The stitch is called pakko firm, permanent, not meant to be undone. It is worked with a needle so fine it barely registers in the hand, pulling thick silk thread through cotton cloth in a series of tiny interlocking loops that build, over hours, into the geometric and floral patterns for which Kutch embroidery is known. A practised embroiderer makes perhaps twenty of these stitches a minute. A square centimetre of finished work may contain a hundred.

In the Banni grasslands of Kutch, in the salt-edged villages between the Rann and the sea, this stitch and dozens of others have been practiced by women for centuries. Each community in Kutch developed its own embroidery vocabulary: the Rabari use chain stitch and satin stitch in bold geometrics; the Mutwa work in extremely fine cross-stitch, so dense the ground cloth is barely visible beneath; the Ahir use shisha mirror work, embedding fragments of mica and later glass in the embroidery.
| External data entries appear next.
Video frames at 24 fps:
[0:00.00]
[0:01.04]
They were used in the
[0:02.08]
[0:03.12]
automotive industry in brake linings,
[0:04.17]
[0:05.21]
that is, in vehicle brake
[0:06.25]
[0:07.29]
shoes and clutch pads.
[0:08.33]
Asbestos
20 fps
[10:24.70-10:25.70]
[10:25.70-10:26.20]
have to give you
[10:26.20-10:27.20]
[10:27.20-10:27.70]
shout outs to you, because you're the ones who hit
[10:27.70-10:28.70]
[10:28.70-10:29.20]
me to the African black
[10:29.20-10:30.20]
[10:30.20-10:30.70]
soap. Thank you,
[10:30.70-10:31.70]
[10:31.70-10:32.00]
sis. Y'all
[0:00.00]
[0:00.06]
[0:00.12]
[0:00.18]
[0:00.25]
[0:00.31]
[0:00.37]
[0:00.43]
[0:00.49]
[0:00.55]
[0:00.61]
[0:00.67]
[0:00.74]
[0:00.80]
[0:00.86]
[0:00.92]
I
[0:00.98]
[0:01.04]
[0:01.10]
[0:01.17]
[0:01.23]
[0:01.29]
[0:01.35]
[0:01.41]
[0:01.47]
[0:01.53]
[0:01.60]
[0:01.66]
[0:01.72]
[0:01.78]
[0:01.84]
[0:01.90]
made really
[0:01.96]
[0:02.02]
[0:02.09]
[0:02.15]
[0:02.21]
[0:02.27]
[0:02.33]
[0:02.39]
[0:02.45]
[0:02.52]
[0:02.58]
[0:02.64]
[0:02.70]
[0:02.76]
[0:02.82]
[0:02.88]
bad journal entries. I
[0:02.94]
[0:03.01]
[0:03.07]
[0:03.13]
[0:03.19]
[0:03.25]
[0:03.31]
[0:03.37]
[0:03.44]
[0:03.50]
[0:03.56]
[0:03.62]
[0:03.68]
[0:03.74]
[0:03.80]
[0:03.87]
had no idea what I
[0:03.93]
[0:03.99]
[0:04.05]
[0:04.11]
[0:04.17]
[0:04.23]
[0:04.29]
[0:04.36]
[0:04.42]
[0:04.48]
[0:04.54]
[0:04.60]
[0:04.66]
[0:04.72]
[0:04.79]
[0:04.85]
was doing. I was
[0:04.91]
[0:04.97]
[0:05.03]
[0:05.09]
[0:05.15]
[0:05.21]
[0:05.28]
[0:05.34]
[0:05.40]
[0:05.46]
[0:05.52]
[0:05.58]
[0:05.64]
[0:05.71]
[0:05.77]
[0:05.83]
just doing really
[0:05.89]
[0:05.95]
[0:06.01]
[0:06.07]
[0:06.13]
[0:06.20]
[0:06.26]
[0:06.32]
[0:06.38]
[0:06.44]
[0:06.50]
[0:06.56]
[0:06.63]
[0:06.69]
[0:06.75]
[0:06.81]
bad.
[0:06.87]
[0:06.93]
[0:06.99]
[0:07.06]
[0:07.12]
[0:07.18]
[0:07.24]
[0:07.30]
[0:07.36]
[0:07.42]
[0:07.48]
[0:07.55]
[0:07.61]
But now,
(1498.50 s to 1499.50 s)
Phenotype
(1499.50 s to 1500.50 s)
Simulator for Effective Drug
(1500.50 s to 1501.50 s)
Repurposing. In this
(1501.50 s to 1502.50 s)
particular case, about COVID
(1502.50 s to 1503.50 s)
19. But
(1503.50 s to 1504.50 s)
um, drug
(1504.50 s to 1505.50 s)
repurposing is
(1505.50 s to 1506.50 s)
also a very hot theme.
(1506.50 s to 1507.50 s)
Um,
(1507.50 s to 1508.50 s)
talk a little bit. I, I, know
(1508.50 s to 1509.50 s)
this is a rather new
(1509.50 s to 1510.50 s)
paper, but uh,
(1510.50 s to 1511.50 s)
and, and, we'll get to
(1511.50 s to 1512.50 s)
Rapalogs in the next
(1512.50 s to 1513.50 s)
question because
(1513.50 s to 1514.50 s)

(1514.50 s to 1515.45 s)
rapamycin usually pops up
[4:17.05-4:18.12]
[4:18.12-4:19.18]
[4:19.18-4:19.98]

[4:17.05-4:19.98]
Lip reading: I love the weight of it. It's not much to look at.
In 1969, when drought left the Kutchi artisan community in acute need of livelihood, Chanda Shroff began Shrujan a Gujarati word meaning creation with the conviction that what the women of Banni already knew was worth more than what any outside industry could import.

Today, Shrujan works with more than ten thousand women artisans across Kutch. The embroideries they produce Rabari, Ahir, Mutwa, Meghwal, Sodha are not reproduced by machine, not simplified for volume, not standardised for ease.

The organisation has also built, in Bhujodi, a trust museum that archives more than five thousand pieces of embroidery spanning over a century a material record of a craft tradition that would otherwise exist only in the memory of the women who practice it.

A conversation moving through the international luxury press this year notes, with some discomfort, that Indian craft has for decades underpinned global fashion without credit. Shrujan has never required that conversation to know its own value. Every piece leaf Kutch with documentation of who made it, in which village, using which technique.

That is not merely supply chain transparency. It is authorship.

The women of Banni have always known their work was worth keeping. Shrujan simply built the structure that let the rest of the world find out.

Ten thousand hands. One story. It has not changed in fifty years, and the embroidery is better for it.